Work instructions:
Once the pictures are set aside, reproduce all of the records exactly.

Data for review:
[Start of Attachment]
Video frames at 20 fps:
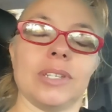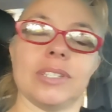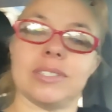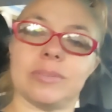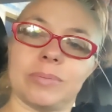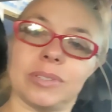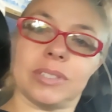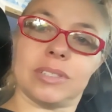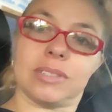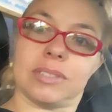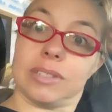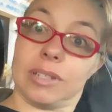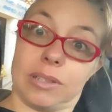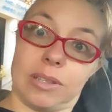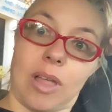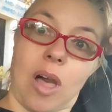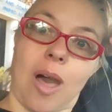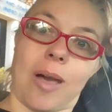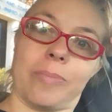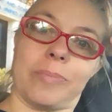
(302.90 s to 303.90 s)
it's been
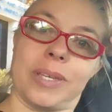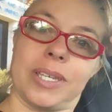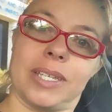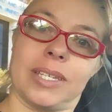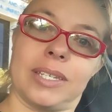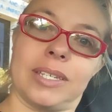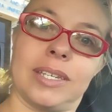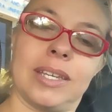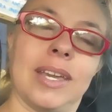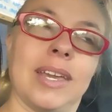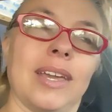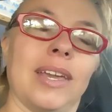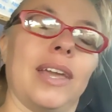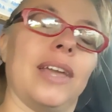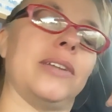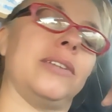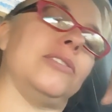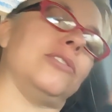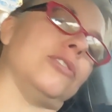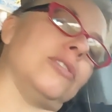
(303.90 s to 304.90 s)
sloppy
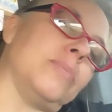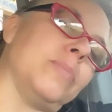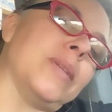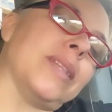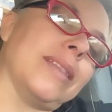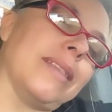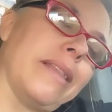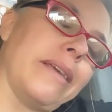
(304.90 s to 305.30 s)
and he's just been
[End of Attachment]
Solution to this exercise:
Video frames at 20 fps:
(302.90 s to 303.90 s)
it's been
(303.90 s to 304.90 s)
sloppy
(304.90 s to 305.30 s)
and he's just been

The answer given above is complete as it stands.